Most people will probably say that big nips are not a problem in their eyes but that’s not what I want to talk about today. Nips, for anybody (likely Irish) who doesn’t know, are 50 ml bottles of alcohol that you’ve probably been served on an airplane (remember those? Airplanes, I mean) at some point when you decided to splurge. Well, those wee bastards are at every counter of every beer store all across America and are popular among people with drinking problems or anyone trying to sneak alcohol somewhere, be it on a school trip or their place of work. The one place that I accept them as a necessity is at a major sporting event or concert where you spend a small fortune on a plastic cup of warm piss, and you spend all of your time either queueing for the beer or the toilet. Nips might even be a necessity here.
Temperature: 66 f | Wind Speed: 8 mph | Miles this month: 60.5m | Miles this year: 208.31m (1,812.69m to go)

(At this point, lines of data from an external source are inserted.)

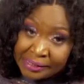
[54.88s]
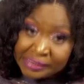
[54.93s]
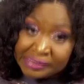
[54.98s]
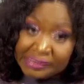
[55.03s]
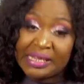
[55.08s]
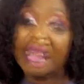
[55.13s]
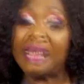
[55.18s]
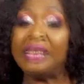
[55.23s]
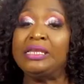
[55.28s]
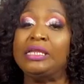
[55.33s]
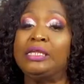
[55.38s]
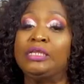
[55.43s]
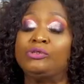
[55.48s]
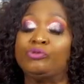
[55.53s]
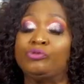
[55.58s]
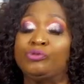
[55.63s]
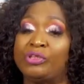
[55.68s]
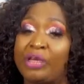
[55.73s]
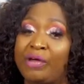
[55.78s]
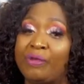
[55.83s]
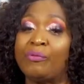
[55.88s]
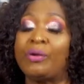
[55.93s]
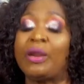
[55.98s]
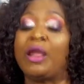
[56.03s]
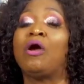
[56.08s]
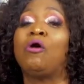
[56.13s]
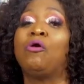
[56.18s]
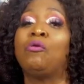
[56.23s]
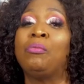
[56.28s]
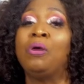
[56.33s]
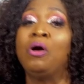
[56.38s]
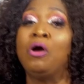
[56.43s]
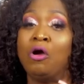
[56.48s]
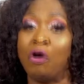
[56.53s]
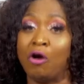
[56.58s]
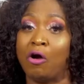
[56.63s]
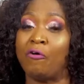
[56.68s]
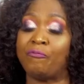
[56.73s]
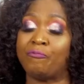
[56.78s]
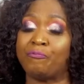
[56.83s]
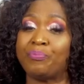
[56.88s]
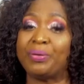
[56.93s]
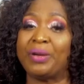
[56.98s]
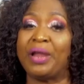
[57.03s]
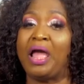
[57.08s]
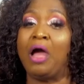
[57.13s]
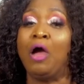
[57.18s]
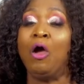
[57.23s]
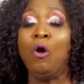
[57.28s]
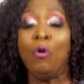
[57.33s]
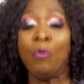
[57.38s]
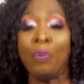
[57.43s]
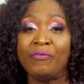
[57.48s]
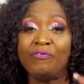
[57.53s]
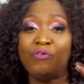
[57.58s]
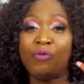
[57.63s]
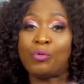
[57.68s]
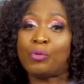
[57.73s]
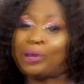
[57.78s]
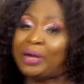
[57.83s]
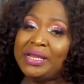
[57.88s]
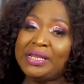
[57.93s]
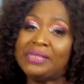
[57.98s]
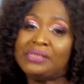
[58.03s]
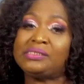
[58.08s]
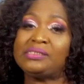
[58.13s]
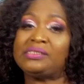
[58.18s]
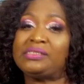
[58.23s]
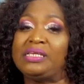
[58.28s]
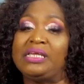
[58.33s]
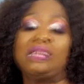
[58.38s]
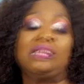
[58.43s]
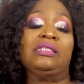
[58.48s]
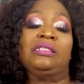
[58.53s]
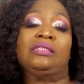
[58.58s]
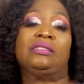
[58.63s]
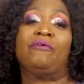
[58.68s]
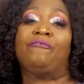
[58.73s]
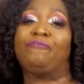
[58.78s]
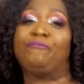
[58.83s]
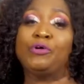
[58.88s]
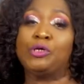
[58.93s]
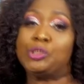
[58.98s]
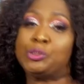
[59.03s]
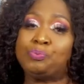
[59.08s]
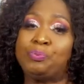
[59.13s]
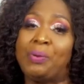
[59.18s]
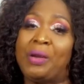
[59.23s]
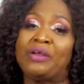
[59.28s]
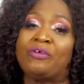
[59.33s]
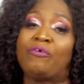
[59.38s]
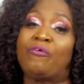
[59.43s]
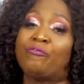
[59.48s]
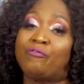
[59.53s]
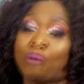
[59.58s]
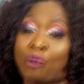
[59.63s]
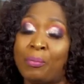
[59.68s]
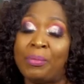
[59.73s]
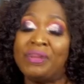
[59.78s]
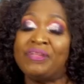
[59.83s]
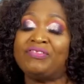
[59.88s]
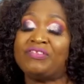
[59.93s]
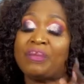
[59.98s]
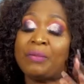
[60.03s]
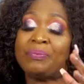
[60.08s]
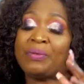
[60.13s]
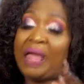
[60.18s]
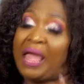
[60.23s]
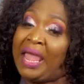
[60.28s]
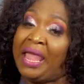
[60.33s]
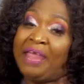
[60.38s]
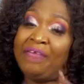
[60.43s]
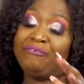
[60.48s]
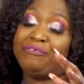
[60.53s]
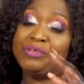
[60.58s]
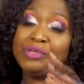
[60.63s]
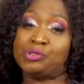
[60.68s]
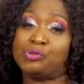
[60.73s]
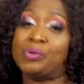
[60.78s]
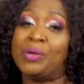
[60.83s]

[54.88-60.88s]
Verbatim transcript: extending to the realm of prayer. We've already seen the first part of Romans chapter 8, verse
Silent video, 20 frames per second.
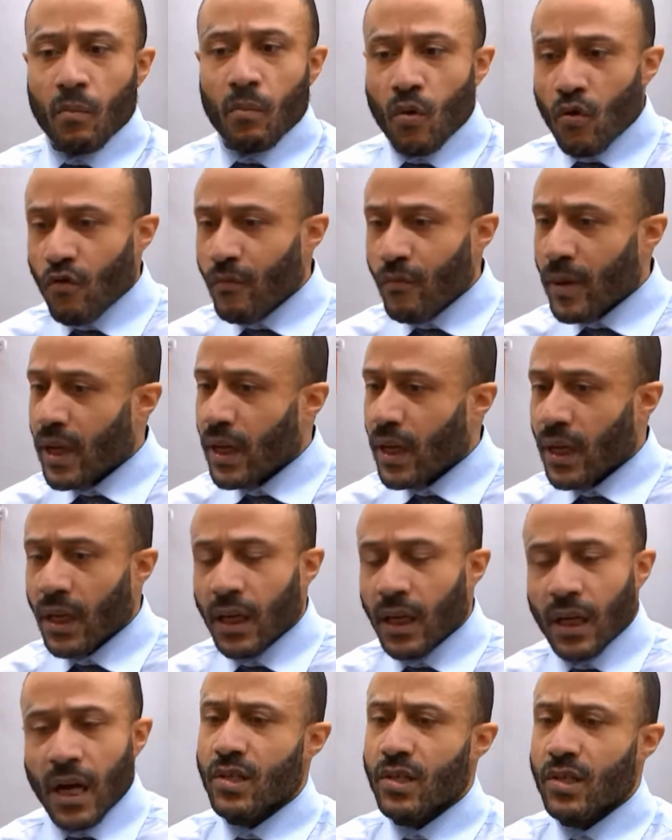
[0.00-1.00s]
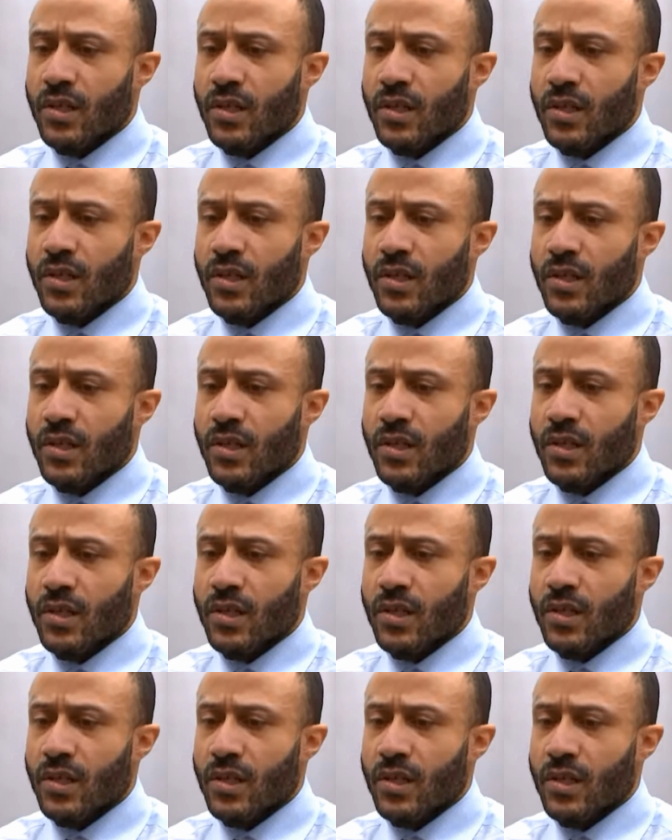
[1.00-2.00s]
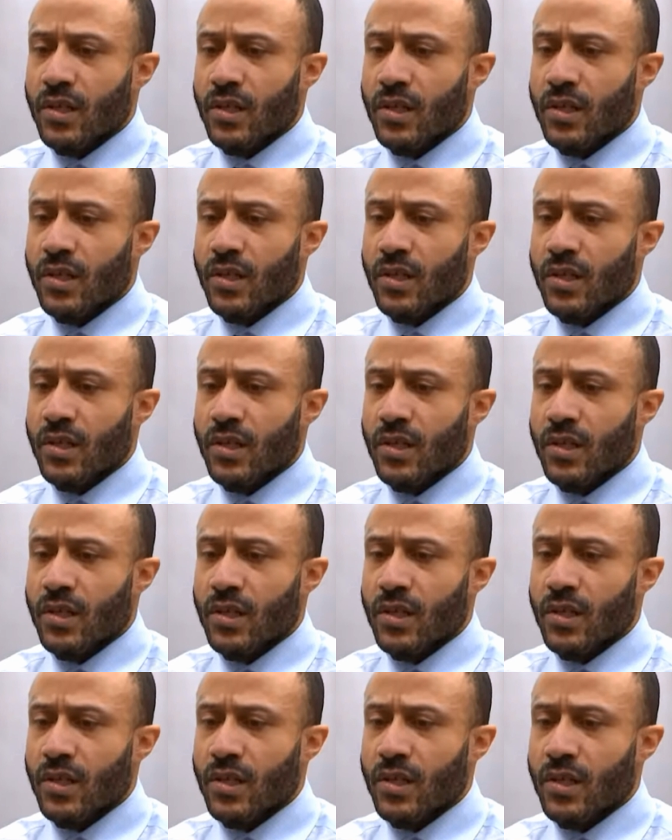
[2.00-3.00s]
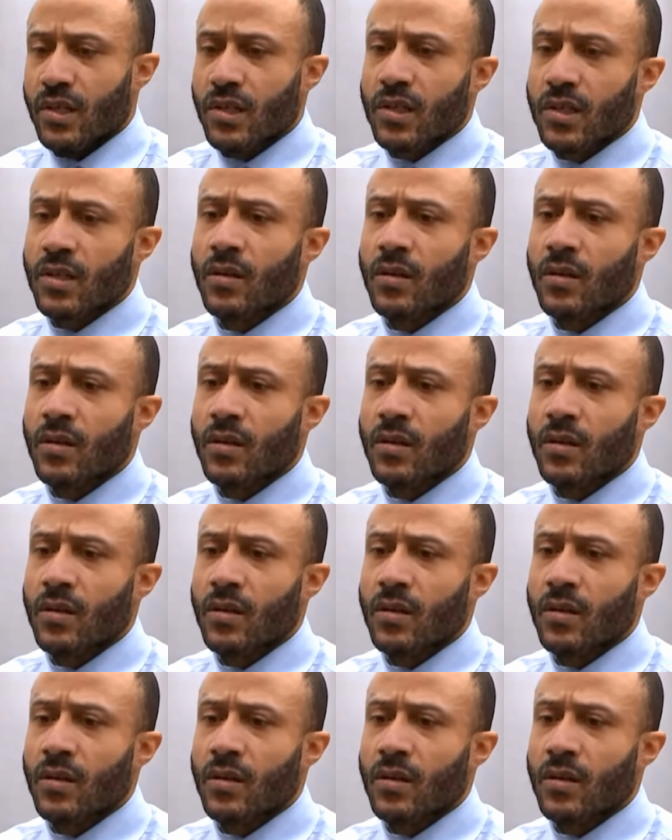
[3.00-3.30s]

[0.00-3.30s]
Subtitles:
various reasons. Remember the power that you have.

I know when I worked a retail job at a nationwide chain, I regularly found nips tossed in the flower pots or behind the replacement lawnmower parts. You would want to have a fairly serious problem if you can’t go and buy a replacement spool for your weed whacker without a shot of Fireball so it was likely one of my esteemed colleagues. Say what you want about the Irish but we are loud and proud about our alcoholism while other countries just hide it better and with a greater sense of shame.

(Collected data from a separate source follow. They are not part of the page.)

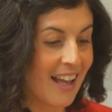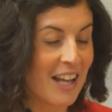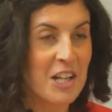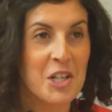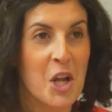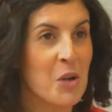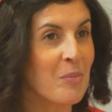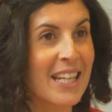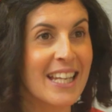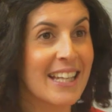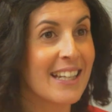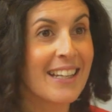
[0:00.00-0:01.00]
No
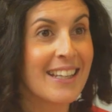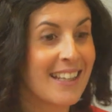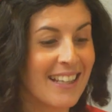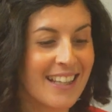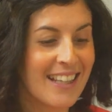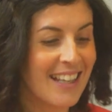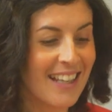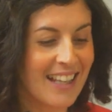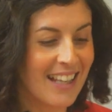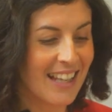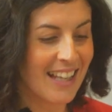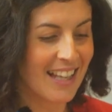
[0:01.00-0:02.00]
biggie.
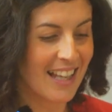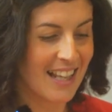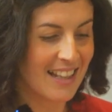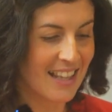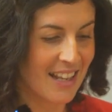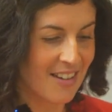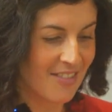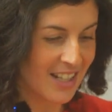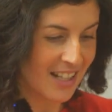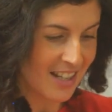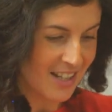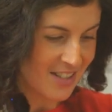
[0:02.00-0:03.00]
And there we
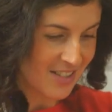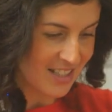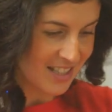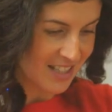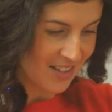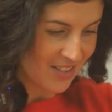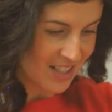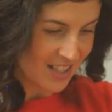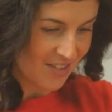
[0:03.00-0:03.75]
go, sieve it, sieve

The big problem I have with nips is they are fucking everywhere. I don’t mean in beer stores where people can buy them for a buck a pop. I mean after that. You will find them on the ground literally anywhere people have been. Outside the beer store door, on the sidewalk anywhere near town, on the roadside, at the park, outside the library, on the cycle trails. They are just everywhere and it is awful. On my last ride, for the first time I saw someone discarding one and he was in no way subtle about it. Walking through Wakefield with his (presumably) spiked coffee in one hand, he swung his arm back like a relief pitcher about the close out game 7 of the World Series and fired the nip into a nearby bush with all the strength of an 11 month old baby tossing a toy out of her stroller. It dribbled pathetically off the mulch and on to the sidewalk. I’m not the confrontational type but this made me sad. I’m not trying to ban nips or shame alcoholics, I just think it’s very easy to not be an asshole.

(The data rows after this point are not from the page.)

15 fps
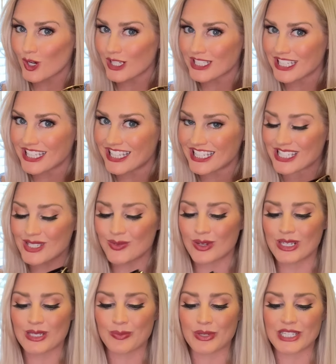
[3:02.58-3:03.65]
drawn to this
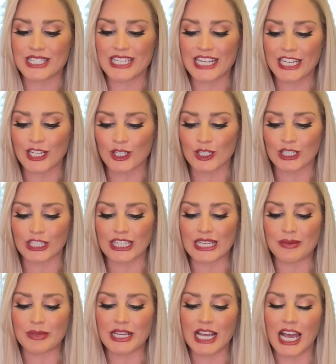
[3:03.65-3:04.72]
one
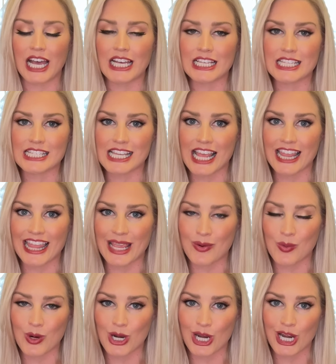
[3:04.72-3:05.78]
particularly because they
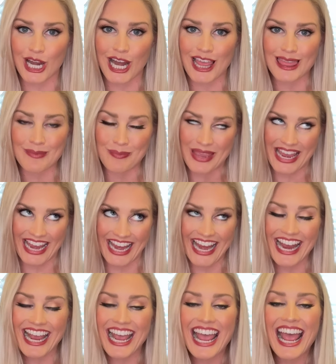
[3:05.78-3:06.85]
were the
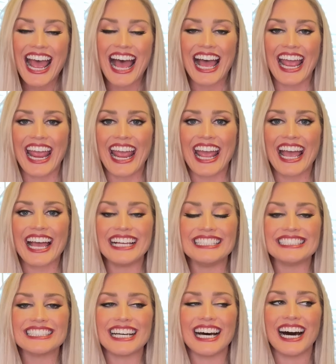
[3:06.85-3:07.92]
pink.
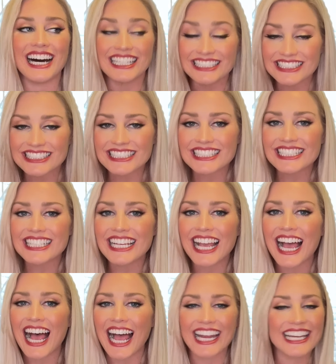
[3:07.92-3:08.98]
And honestly,
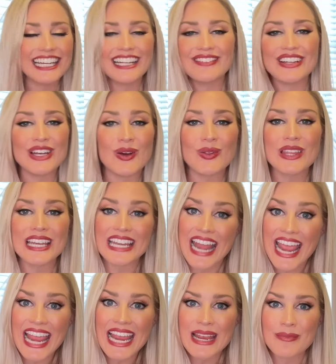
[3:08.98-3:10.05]
I didn't even know the
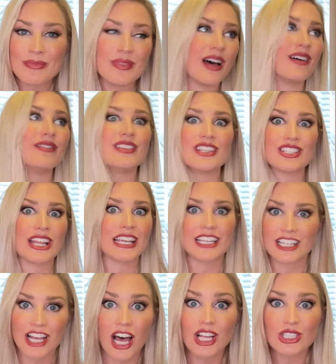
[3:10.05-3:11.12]
name of this
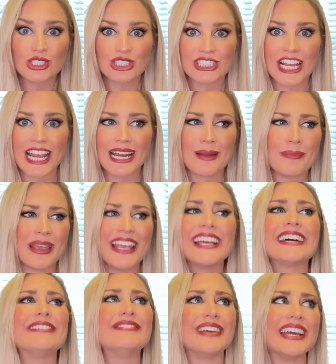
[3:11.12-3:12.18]
like color shade, Pink
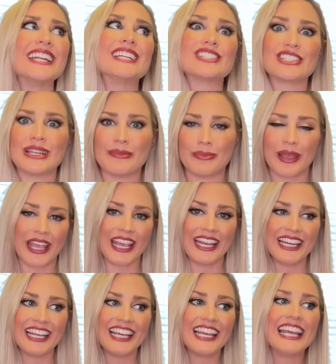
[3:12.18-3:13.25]
Havana
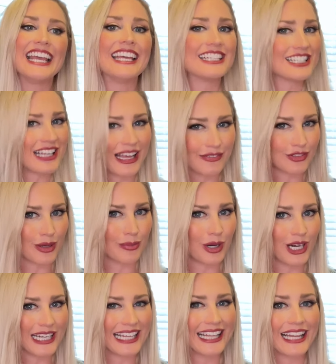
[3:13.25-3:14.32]
Champagne until after I
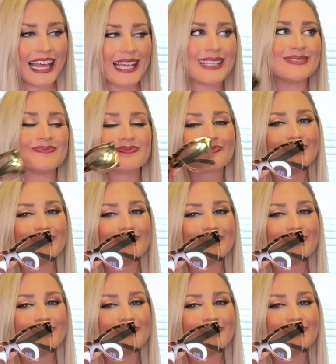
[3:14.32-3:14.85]
bought it. Like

Today cycling through a parking lot by Lake Quannapowitt, I saw 8 nips of Fireball discarded in a pile with a carton of a presumed mixer laying strewn beside it. I did six laps of the Lake so had to pass this travesty six times. I would normally have picked them up but didn’t have a bag with me. I would love to know the story behind this one – or why someone might even need a mixer for Fireball. The fact that I did six laps of the Lake also meant that I passed Fred’s Franks six times so if you’ll excuse me, I am off to use my grill for the first time this year.